● WORK TO BE COMPLETED:
Please reproduce the records exactly, leaving out any pictures.

(RECORDS PROVIDED Opens)

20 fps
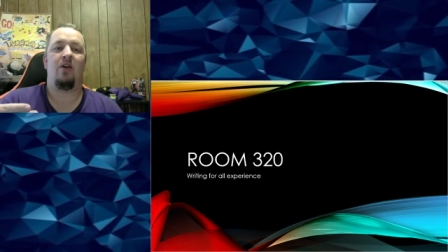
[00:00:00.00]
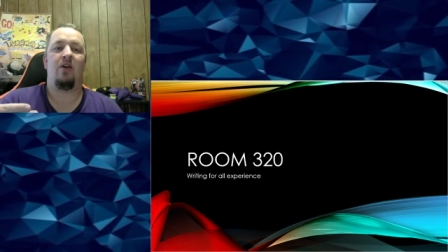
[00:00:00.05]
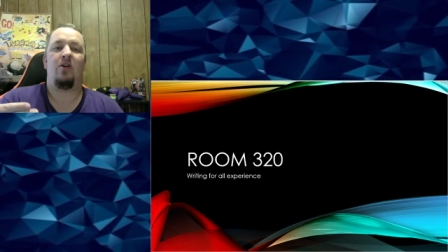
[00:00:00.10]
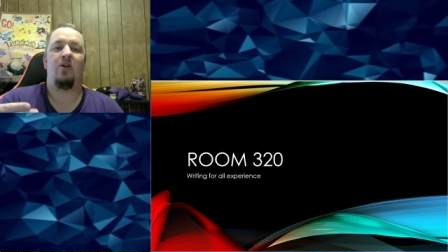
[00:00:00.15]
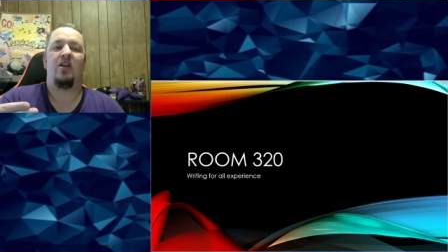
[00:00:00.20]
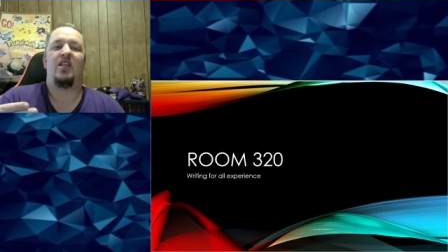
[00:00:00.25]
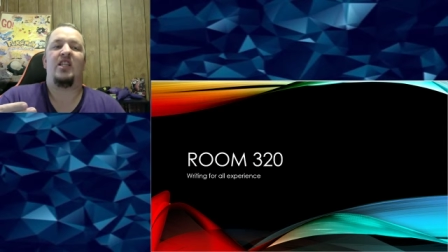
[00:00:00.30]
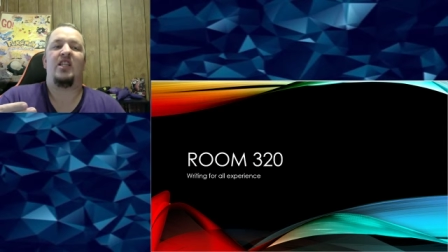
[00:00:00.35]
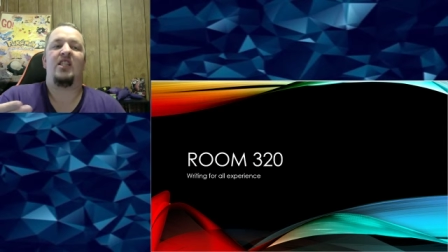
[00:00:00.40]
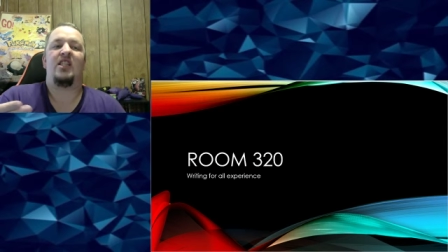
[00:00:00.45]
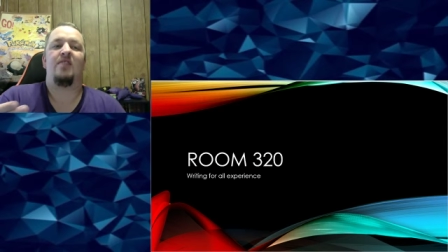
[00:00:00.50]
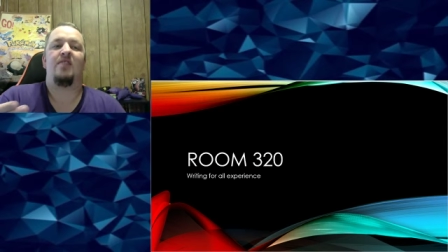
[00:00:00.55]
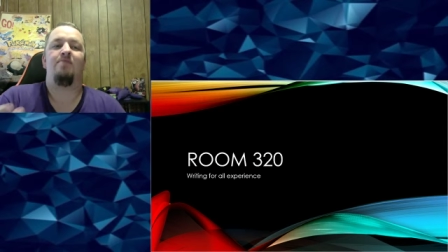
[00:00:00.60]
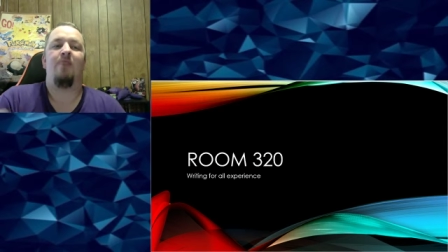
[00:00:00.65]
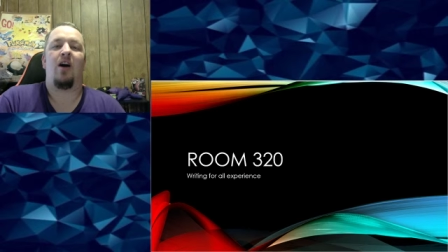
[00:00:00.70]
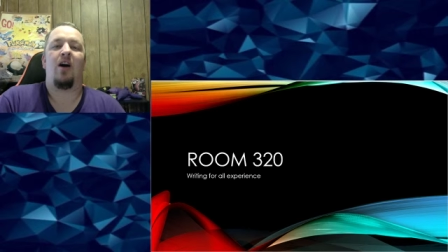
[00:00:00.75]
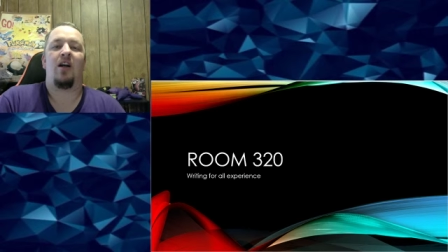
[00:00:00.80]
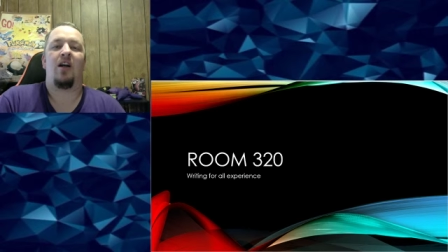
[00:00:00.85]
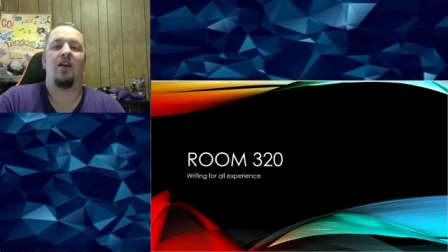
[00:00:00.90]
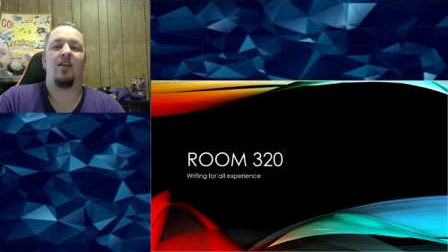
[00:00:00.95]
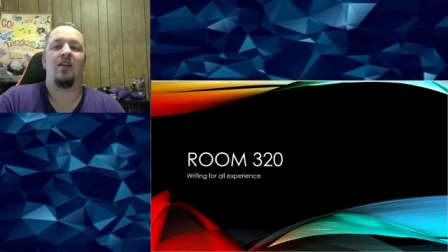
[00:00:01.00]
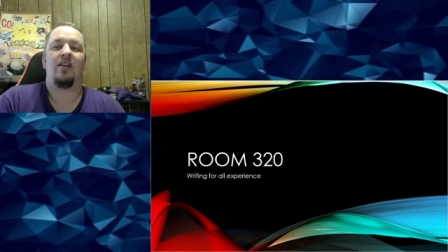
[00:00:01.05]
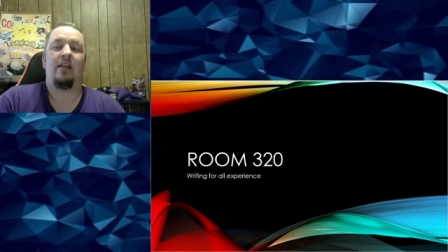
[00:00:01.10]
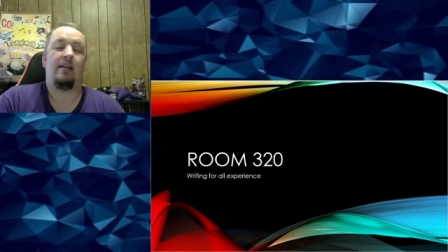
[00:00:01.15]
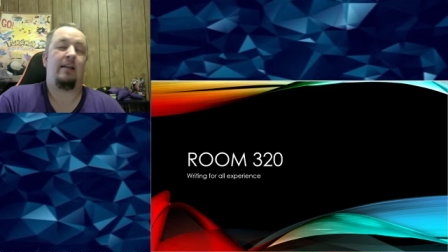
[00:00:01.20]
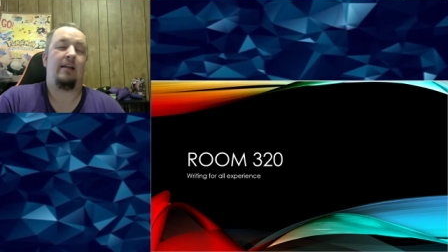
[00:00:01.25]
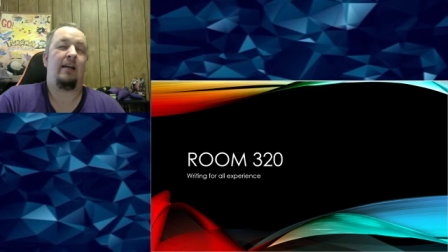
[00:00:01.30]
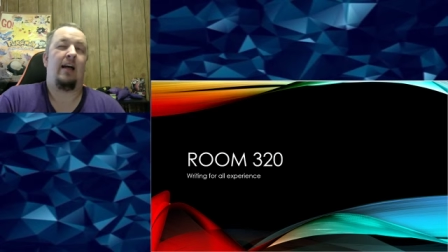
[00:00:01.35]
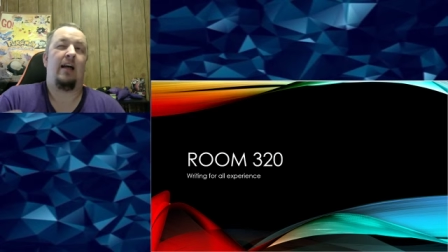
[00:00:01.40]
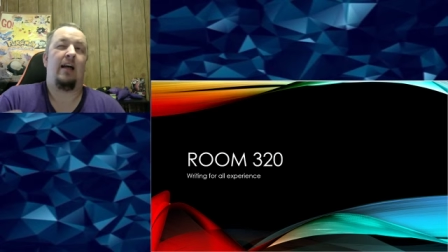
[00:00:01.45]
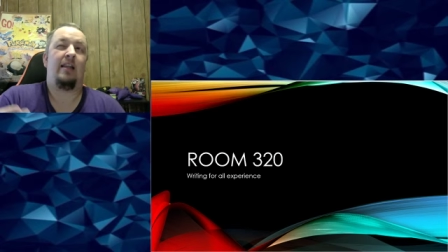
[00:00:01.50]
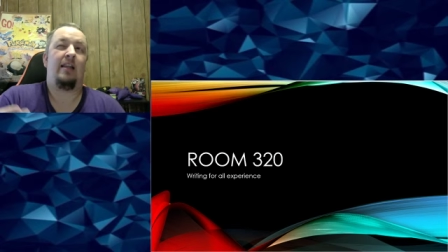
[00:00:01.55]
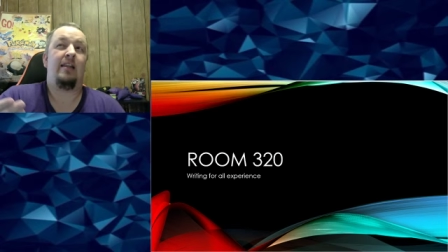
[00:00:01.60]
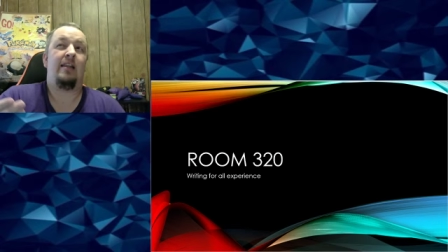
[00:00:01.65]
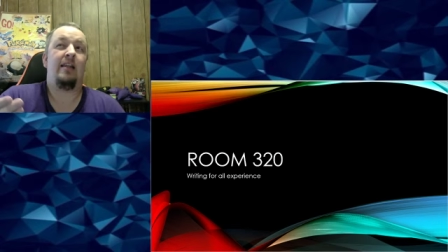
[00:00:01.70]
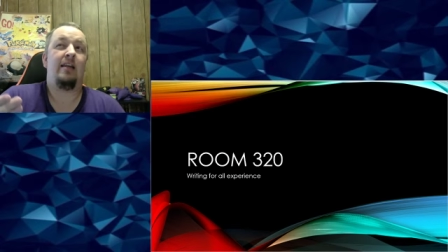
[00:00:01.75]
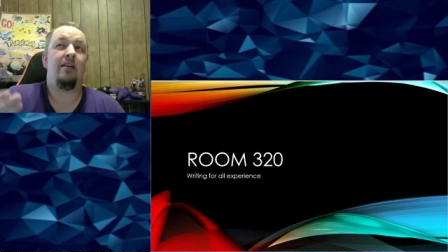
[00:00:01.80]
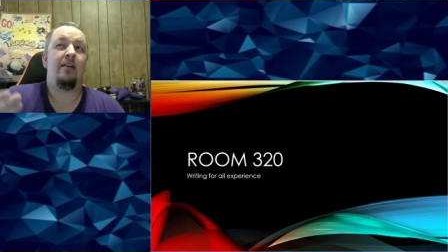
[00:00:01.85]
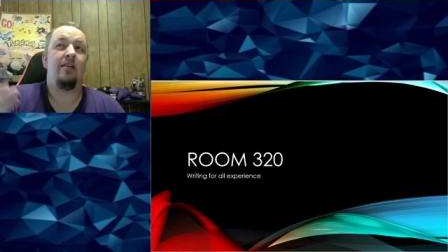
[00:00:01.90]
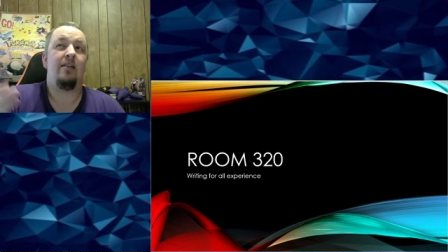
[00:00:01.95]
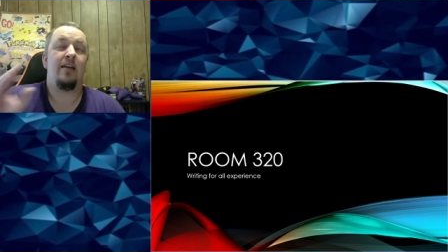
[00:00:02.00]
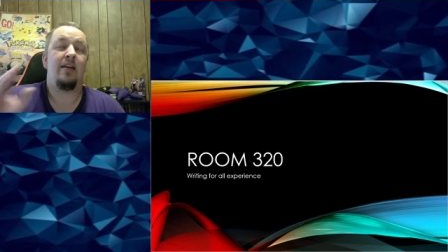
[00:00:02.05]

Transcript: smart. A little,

(RECORDS PROVIDED Closes)

● SOLUTION TO THIS EXERCISE:
20 fps
[00:00:00.00]
[00:00:00.05]
[00:00:00.10]
[00:00:00.15]
[00:00:00.20]
[00:00:00.25]
[00:00:00.30]
[00:00:00.35]
[00:00:00.40]
[00:00:00.45]
[00:00:00.50]
[00:00:00.55]
[00:00:00.60]
[00:00:00.65]
[00:00:00.70]
[00:00:00.75]
[00:00:00.80]
[00:00:00.85]
[00:00:00.90]
[00:00:00.95]
[00:00:01.00]
[00:00:01.05]
[00:00:01.10]
[00:00:01.15]
[00:00:01.20]
[00:00:01.25]
[00:00:01.30]
[00:00:01.35]
[00:00:01.40]
[00:00:01.45]
[00:00:01.50]
[00:00:01.55]
[00:00:01.60]
[00:00:01.65]
[00:00:01.70]
[00:00:01.75]
[00:00:01.80]
[00:00:01.85]
[00:00:01.90]
[00:00:01.95]
[00:00:02.00]
[00:00:02.05]

Transcript: smart. A little,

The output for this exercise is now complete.